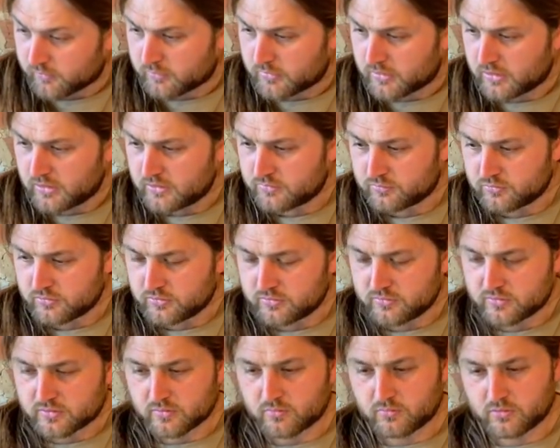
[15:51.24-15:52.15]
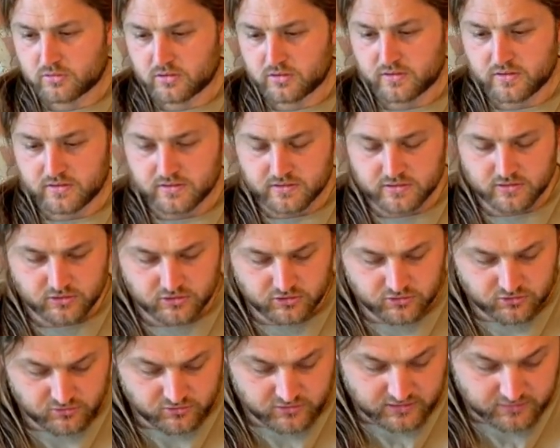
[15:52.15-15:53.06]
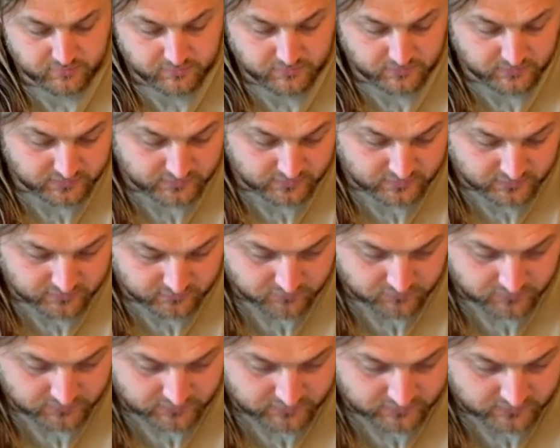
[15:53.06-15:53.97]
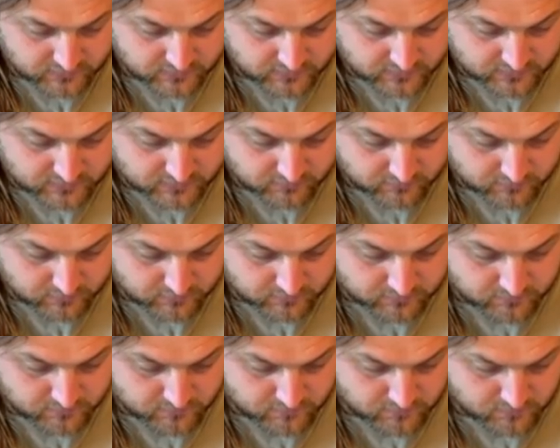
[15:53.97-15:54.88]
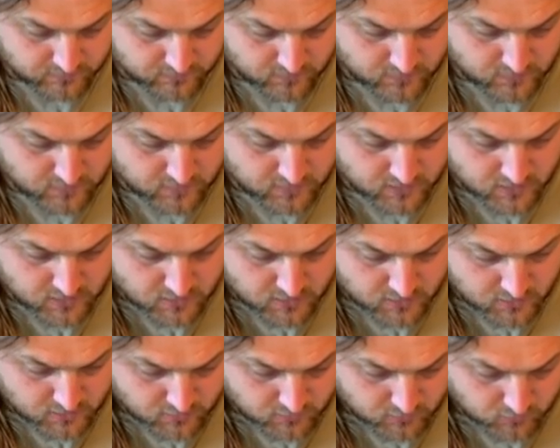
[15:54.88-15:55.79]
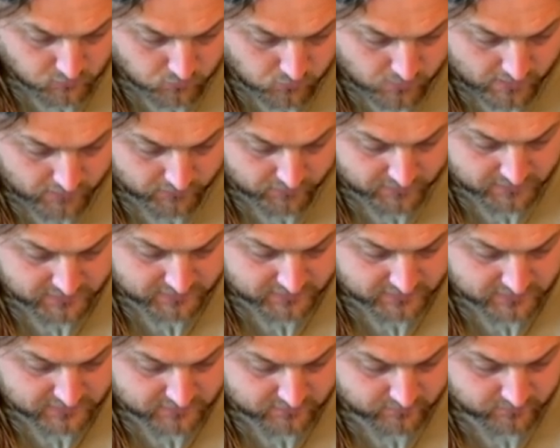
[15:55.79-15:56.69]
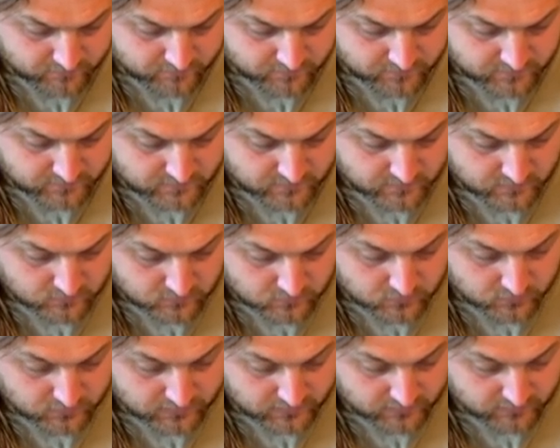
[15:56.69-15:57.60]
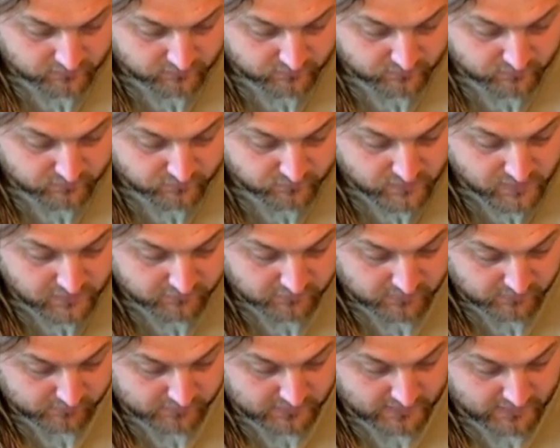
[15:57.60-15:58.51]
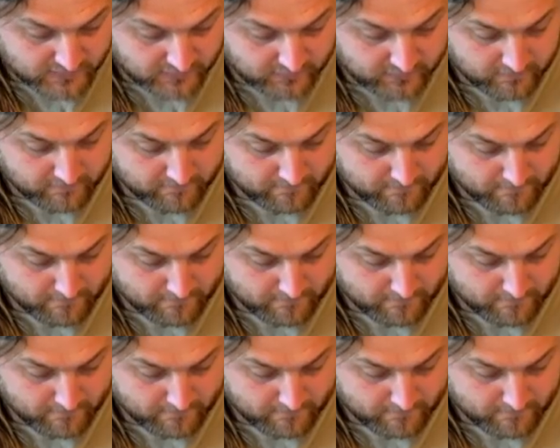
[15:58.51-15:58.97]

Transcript: mind, we'll use one of these straight pieces, so we'll connect this up. Wow, this is looking very black.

◆ ◆ ◆

Reproduce the lines from the one with "[15:53.06-15:53.97]" through the end of the data, keeping both end lines, adding nothing, and dropping any pictures.

Task result -
[15:53.06-15:53.97]
[15:53.97-15:54.88]
[15:54.88-15:55.79]
[15:55.79-15:56.69]
[15:56.69-15:57.60]
[15:57.60-15:58.51]
[15:58.51-15:58.97]

Transcript: mind, we'll use one of these straight pieces, so we'll connect this up. Wow, this is looking very black.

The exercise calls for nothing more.